Svoboda leva la main gauche pour le faire taire et porta l’autre à son oreille pour indiquer qu’il devait y avoir des micros. La Compagnie avait des yeux et des oreilles partout… même sur les terrasses de détente, semblait-il.

— As-tu un stylo et du papier sur toi ? demanda Svoboda.

— Oui. Tiens.

C’était un petit bout de papier, mais Rhodes n’avait rien d’autre. Les lèvres serrées, Svoboda commença à écrire avec une application exagérée, suivant les bords de la feuille dans son souci de loger tout ce qu’il avait à dire. Il cachait le papier de sa main libre pour le protéger d’une caméra invisible. Quand il eut terminé, il plia la feuille en deux, puis en quatre et la pressa dans le creux de la main de Rhodes.

— Va faire un tour et lis ça, dit-il. Tu peux m’appeler chez moi, ce soir, si tu as envie d’en reparler.

Avec un petit sourire, il esquissa un salut en portant deux doigts à sa tempe et rentra dans son bureau.

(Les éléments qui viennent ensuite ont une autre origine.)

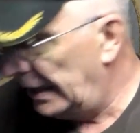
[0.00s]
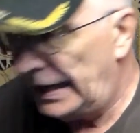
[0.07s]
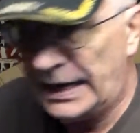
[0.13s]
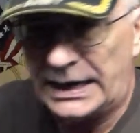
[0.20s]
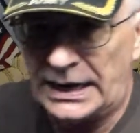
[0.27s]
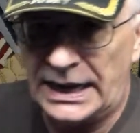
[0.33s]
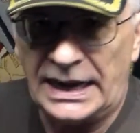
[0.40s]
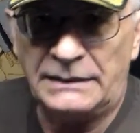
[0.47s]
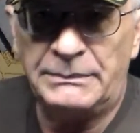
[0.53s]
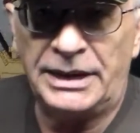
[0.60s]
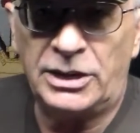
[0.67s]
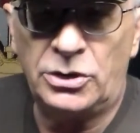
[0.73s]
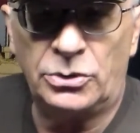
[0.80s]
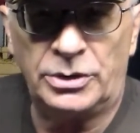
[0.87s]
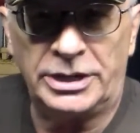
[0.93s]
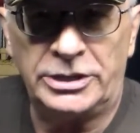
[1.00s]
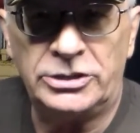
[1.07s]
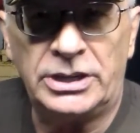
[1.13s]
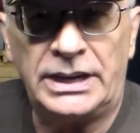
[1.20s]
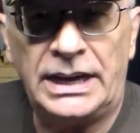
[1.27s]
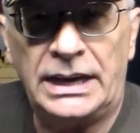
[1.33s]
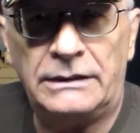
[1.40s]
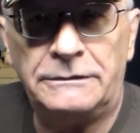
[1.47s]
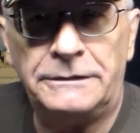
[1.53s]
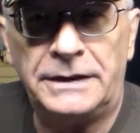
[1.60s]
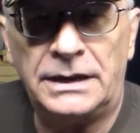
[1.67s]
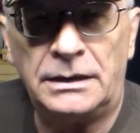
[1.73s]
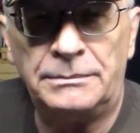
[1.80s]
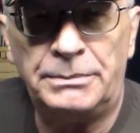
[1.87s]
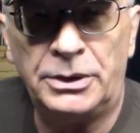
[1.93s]
And I have my cordage. I have
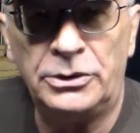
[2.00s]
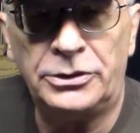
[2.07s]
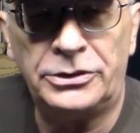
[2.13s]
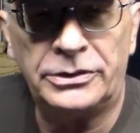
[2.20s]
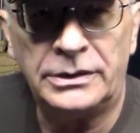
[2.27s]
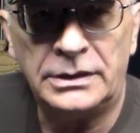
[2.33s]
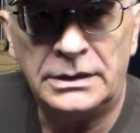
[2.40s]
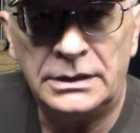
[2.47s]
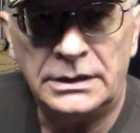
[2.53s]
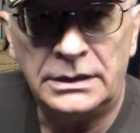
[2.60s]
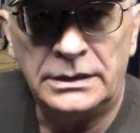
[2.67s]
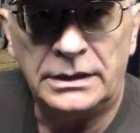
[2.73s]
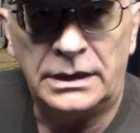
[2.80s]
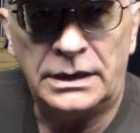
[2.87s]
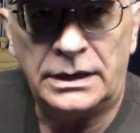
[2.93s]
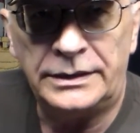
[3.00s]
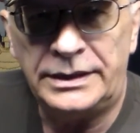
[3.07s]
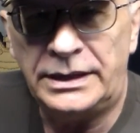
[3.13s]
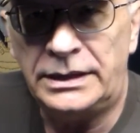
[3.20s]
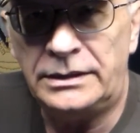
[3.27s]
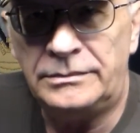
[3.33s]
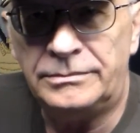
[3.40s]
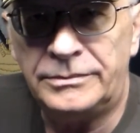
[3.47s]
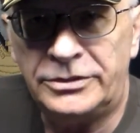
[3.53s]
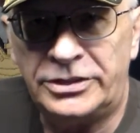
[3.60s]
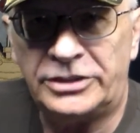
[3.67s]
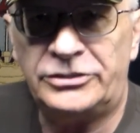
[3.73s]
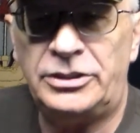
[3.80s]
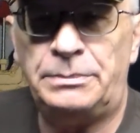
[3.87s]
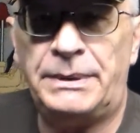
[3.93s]
both the
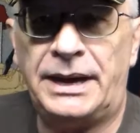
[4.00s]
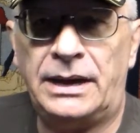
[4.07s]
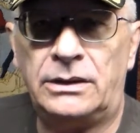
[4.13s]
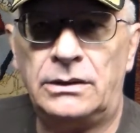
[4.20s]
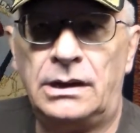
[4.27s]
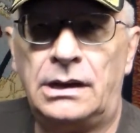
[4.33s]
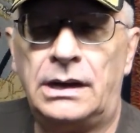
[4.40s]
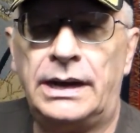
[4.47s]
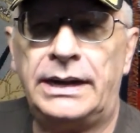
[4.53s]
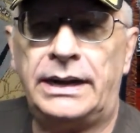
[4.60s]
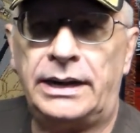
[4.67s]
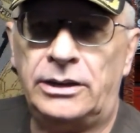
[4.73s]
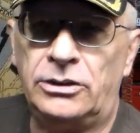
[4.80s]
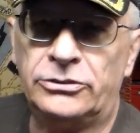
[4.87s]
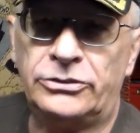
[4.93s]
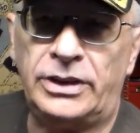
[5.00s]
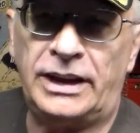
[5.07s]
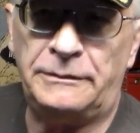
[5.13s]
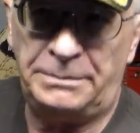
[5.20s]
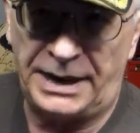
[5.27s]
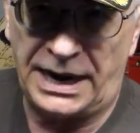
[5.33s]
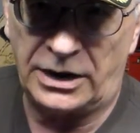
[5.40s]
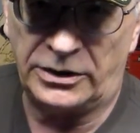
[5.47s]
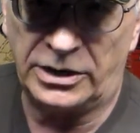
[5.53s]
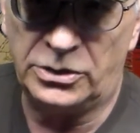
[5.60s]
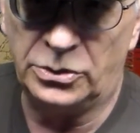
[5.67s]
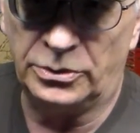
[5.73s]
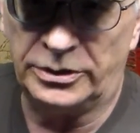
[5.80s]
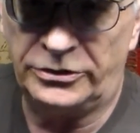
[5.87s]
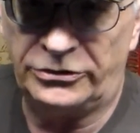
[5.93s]
60-pound line, and I also have
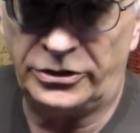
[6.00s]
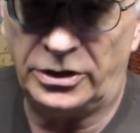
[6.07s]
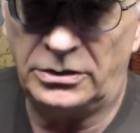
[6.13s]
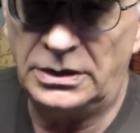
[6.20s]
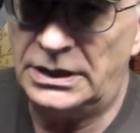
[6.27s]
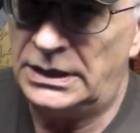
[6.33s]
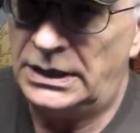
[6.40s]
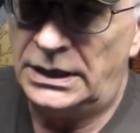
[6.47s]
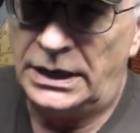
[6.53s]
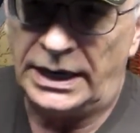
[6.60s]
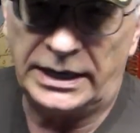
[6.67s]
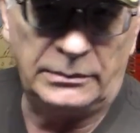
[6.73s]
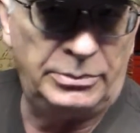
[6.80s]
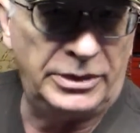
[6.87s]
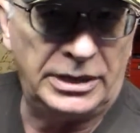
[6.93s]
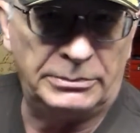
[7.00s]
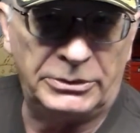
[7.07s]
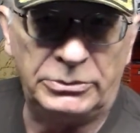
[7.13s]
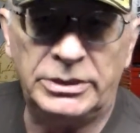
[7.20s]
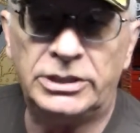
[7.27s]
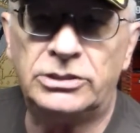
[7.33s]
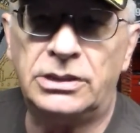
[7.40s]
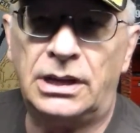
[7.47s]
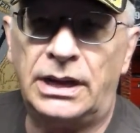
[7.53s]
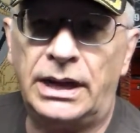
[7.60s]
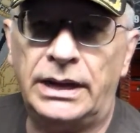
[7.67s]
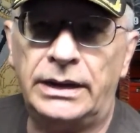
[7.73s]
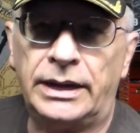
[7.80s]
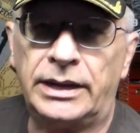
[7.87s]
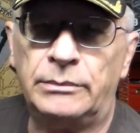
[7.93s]
paracord. So I could put up a ridge
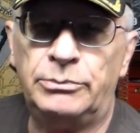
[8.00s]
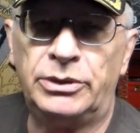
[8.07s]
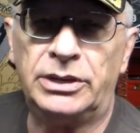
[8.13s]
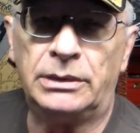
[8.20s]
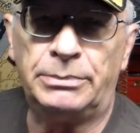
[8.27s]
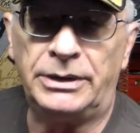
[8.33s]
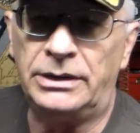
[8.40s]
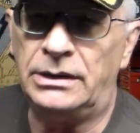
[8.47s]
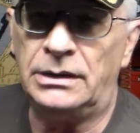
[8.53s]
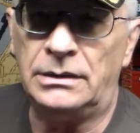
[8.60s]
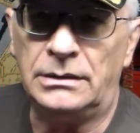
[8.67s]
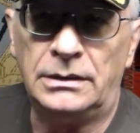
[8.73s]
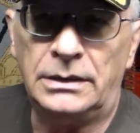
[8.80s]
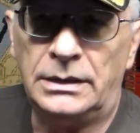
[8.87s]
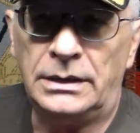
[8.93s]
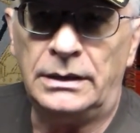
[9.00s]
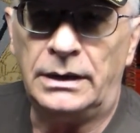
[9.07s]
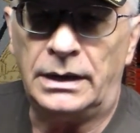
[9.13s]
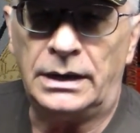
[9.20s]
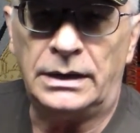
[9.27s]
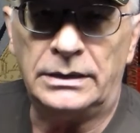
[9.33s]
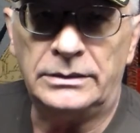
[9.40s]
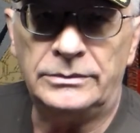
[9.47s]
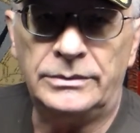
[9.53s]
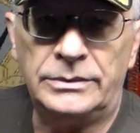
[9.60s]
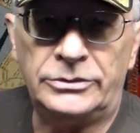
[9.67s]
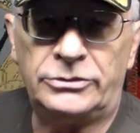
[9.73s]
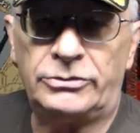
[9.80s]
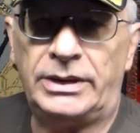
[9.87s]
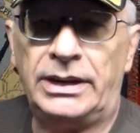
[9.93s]
line, I could put up a little
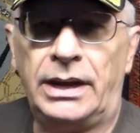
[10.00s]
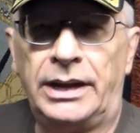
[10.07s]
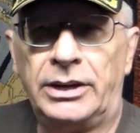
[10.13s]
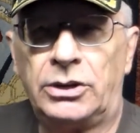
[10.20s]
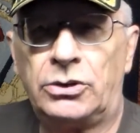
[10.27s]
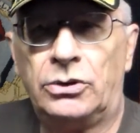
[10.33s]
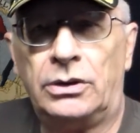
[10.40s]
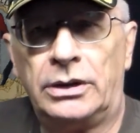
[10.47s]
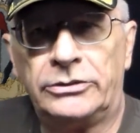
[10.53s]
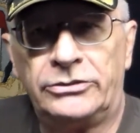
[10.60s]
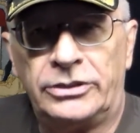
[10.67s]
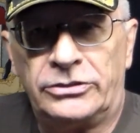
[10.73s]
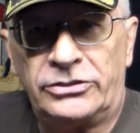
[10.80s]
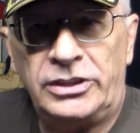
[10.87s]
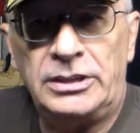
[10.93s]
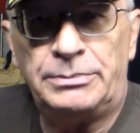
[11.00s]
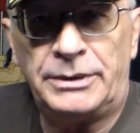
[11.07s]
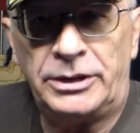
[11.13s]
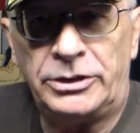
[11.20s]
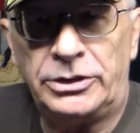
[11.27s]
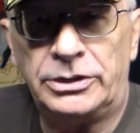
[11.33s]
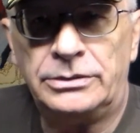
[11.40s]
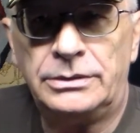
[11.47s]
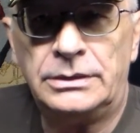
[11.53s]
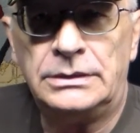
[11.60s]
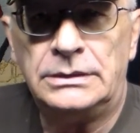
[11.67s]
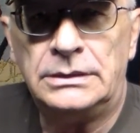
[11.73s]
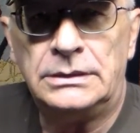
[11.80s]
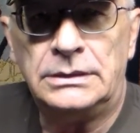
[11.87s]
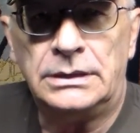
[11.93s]
straight line across to sleep under,
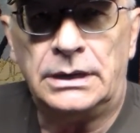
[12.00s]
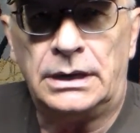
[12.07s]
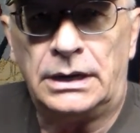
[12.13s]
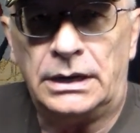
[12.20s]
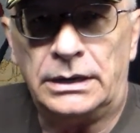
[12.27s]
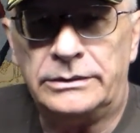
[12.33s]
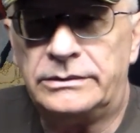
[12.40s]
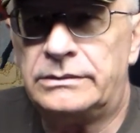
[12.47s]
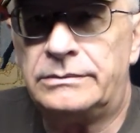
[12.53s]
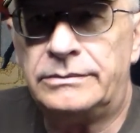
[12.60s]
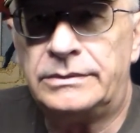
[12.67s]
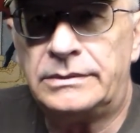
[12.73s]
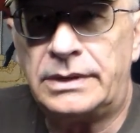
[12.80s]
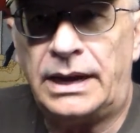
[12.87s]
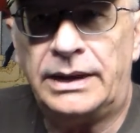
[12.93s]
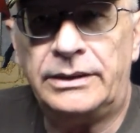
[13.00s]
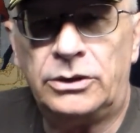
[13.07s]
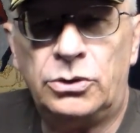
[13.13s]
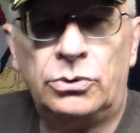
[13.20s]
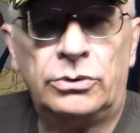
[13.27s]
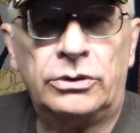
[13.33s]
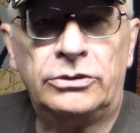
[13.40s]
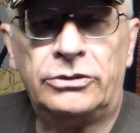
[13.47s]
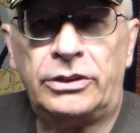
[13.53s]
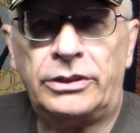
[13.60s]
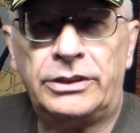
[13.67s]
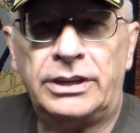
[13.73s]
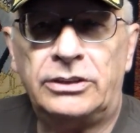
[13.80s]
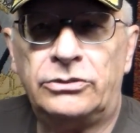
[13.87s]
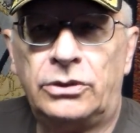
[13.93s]
tie the corners of the
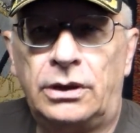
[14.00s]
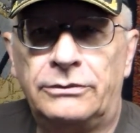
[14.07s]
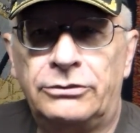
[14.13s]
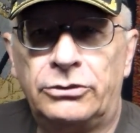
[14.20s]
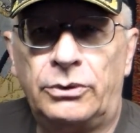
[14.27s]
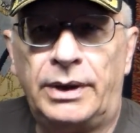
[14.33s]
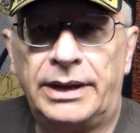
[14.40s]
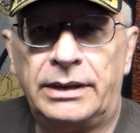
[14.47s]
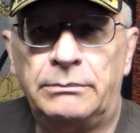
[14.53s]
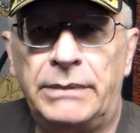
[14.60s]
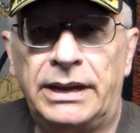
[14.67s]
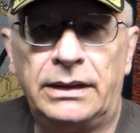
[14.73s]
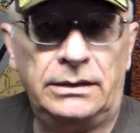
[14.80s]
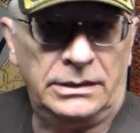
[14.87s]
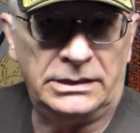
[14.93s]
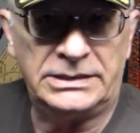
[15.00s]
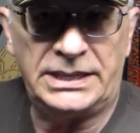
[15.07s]
things off so I can make a little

Rhodes regagna son service, en proie à une grande perplexité. Il envisagea d’aller lire la note de Svoboda dans les toilettes, mais se ravisa en songeant que, dans tout le bâtiment, c’était vraisemblablement l’endroit où il y avait le plus de chances qu’un œil électronique fût installé dans un mur. Il décida donc simplement de s’adosser au mur en face de son bureau et déplia le bout de papier dans sa paume qu’il approcha de son visage, tout près, comme s’il voulait lire les lignes de sa main.

Le texte en majuscules d’imprimerie était le suivant :

C’EST UNE OFFRE D’EMPOI, DIRE QU’ILS VEULENT TE VENDRE UNE MAISON SIGNIFIE QU’ILS VEULENT T’ENGAGER.

Rhodes sentit instantanément son pouls s’emballer. Son cœur cognait dans sa poitrine avec une force effrayante.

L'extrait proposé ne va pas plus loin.